Анфиса Петровна молчала. Фрол стоял у окна, глядя в темноту.

— А ты, Агафья, — сказала Клавдия, и все повернулись к ней, — ты зачем пришла? За советом?

Или просто выговориться?

Агафья подняла на неё глаза.

В них был страх — не перед Клавдией, а перед тем, что она сейчас услышит.

— Я пришла… прощения просить, — сказала она.

— Я перед тобой виновата, Клавдия. И перед Фролом, и перед Митькой, и перед всей вашей семьёй.

Я наговаривала, я сплетни пускала, я… — она замолчала, не находя слов.

Клавдия смотрела на неё. Ванька на её руках завозился, закряхтел, и она покачала его, успокаивая.

— Прощения? — переспросила она. — А ты думаешь, от моих слов что-то изменилось?

Митька уехал, Фрол мучился, я плакала. Ты думаешь, «прости» всё это исправит?

Агафья молчала. Она сидела, опустив голову, и слёзы капали на её руки, сложенные на коленях.

— Я знаю, — сказала она. — Я знаю, Клавдия.

Не исправит. Но я хочу… я хочу, чтобы ты знала: я была неправа.

И я прошу… не отказывай, если я приду.

Мне не к кому больше.

В избе стало тихо.

Анфиса Петровна смотрела на Клавдию, и в её взгляде было что-то, что Клавдия не могла разобрать: то ли ожидание, то ли просьба.

— Оставайся, — сказала Клавдия. — Выпей чаю. А завтра… завтра разберёмся.

Вместе.

Агафья подняла голову. В её глазах, красных, опухших, мелькнуло что-то, похожее на надежду.

— Спасибо, — сказала она. — Спасибо тебе, Клавдия.

— Не за что, — ответила Клавдия. — Меня тоже не сразу приняли

. Я знаю, каково это — быть чужой.

Она встала, переложила Ваньку на другую руку и пошла к печи ставить чайник.
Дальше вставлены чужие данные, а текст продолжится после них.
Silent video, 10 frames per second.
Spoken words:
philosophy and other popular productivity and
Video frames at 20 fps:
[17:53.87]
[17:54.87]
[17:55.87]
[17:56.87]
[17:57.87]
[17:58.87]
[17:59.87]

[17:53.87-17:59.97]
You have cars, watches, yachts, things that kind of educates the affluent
Агафья смотрела ей вслед, и на её лице, обычно злом и насмешливом, было написано такое, что Анфиса Петровна, не выдержав, отвернулась к окну, чтобы не показывать слёз.

*****

После Рождества жизнь в Протасове потекла своим чередом. Агафья стала заходить к Логуновым часто — сначала робко, с порога спрашивая, не помешает ли, потом уже свободно, по-соседски. Она приносила Клавдии вышитые полотенца для Ваньки, помогала по хозяйству, когда у той руки были заняты ребёнком, и говорила, говорила, говорила — будто за всю жизнь не выговорилась.
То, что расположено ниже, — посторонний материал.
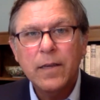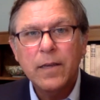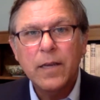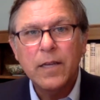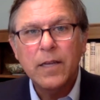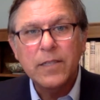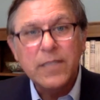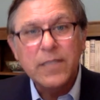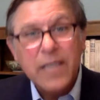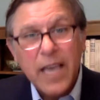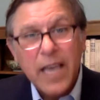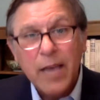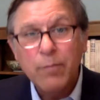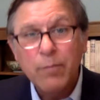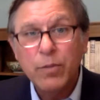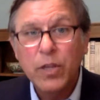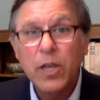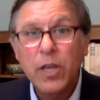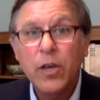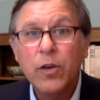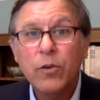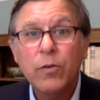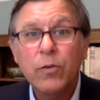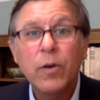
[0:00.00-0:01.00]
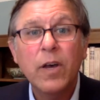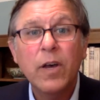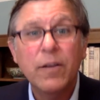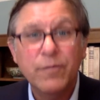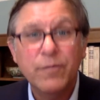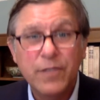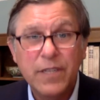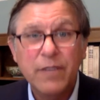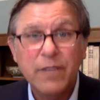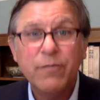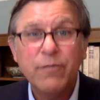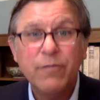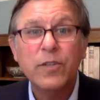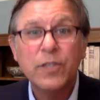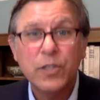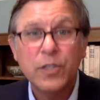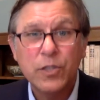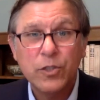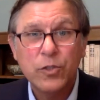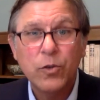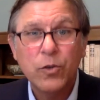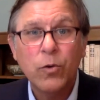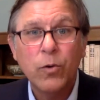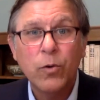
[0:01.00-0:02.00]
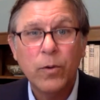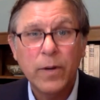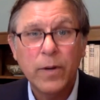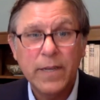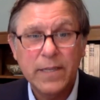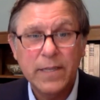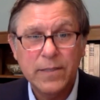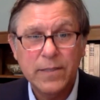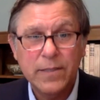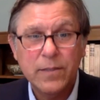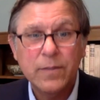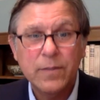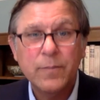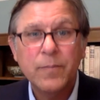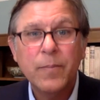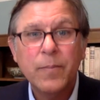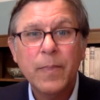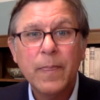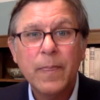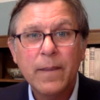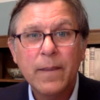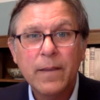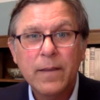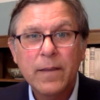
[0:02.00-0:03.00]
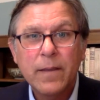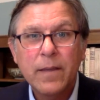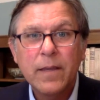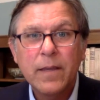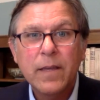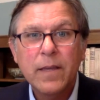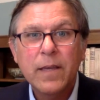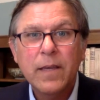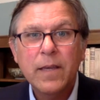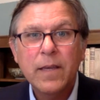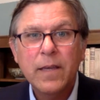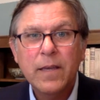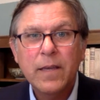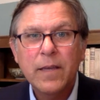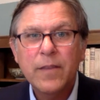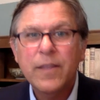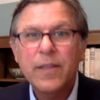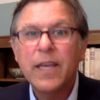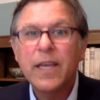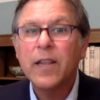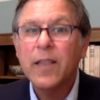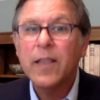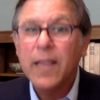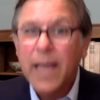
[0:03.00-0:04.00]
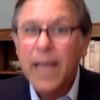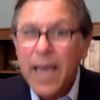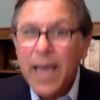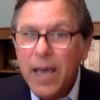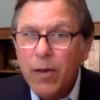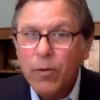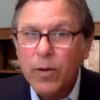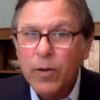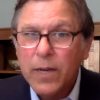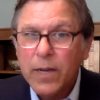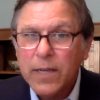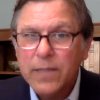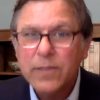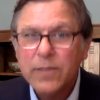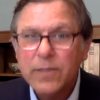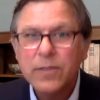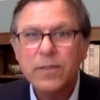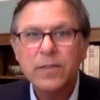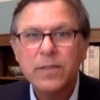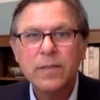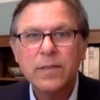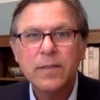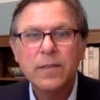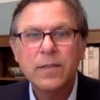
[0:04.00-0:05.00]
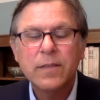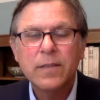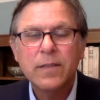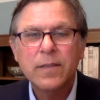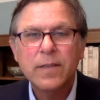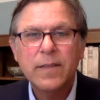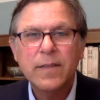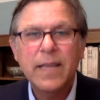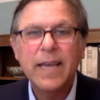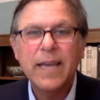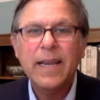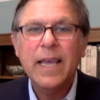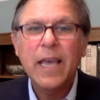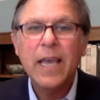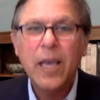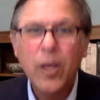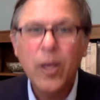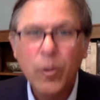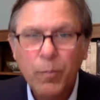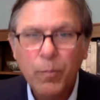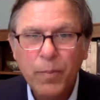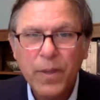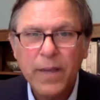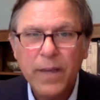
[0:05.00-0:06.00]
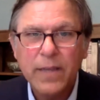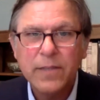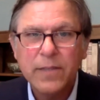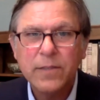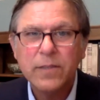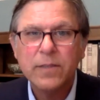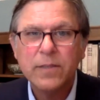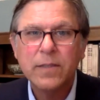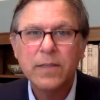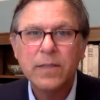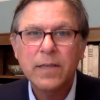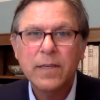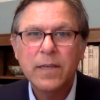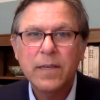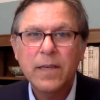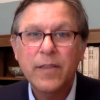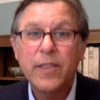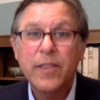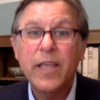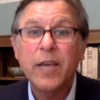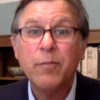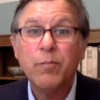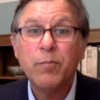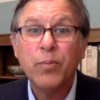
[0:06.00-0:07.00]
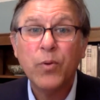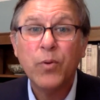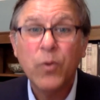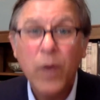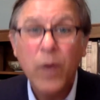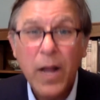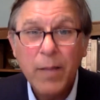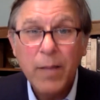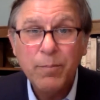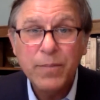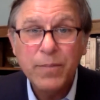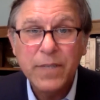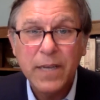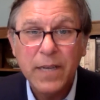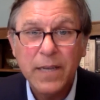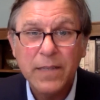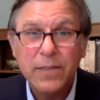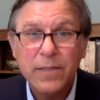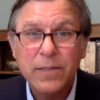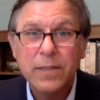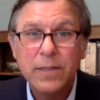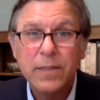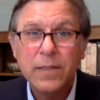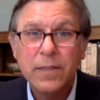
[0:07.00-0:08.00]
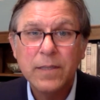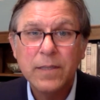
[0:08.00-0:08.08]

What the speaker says: a tableau of different stories that allow us, that help us, that prompt us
Клавдия слушала её, кивала, иногда спорила, но уже не с той болью, что раньше.

Она простила. Не потому, что забыла, а потому, что поняла: Агафья — такая же, как все.

Не злая, просто несчастная. И от того, что Клавдия простила, ей самой стало легче.

— Ты мудрая, — сказала однажды Анфиса Петровна, глядя, как Клавдия и Агафья сидят за столом и перебирают крупу.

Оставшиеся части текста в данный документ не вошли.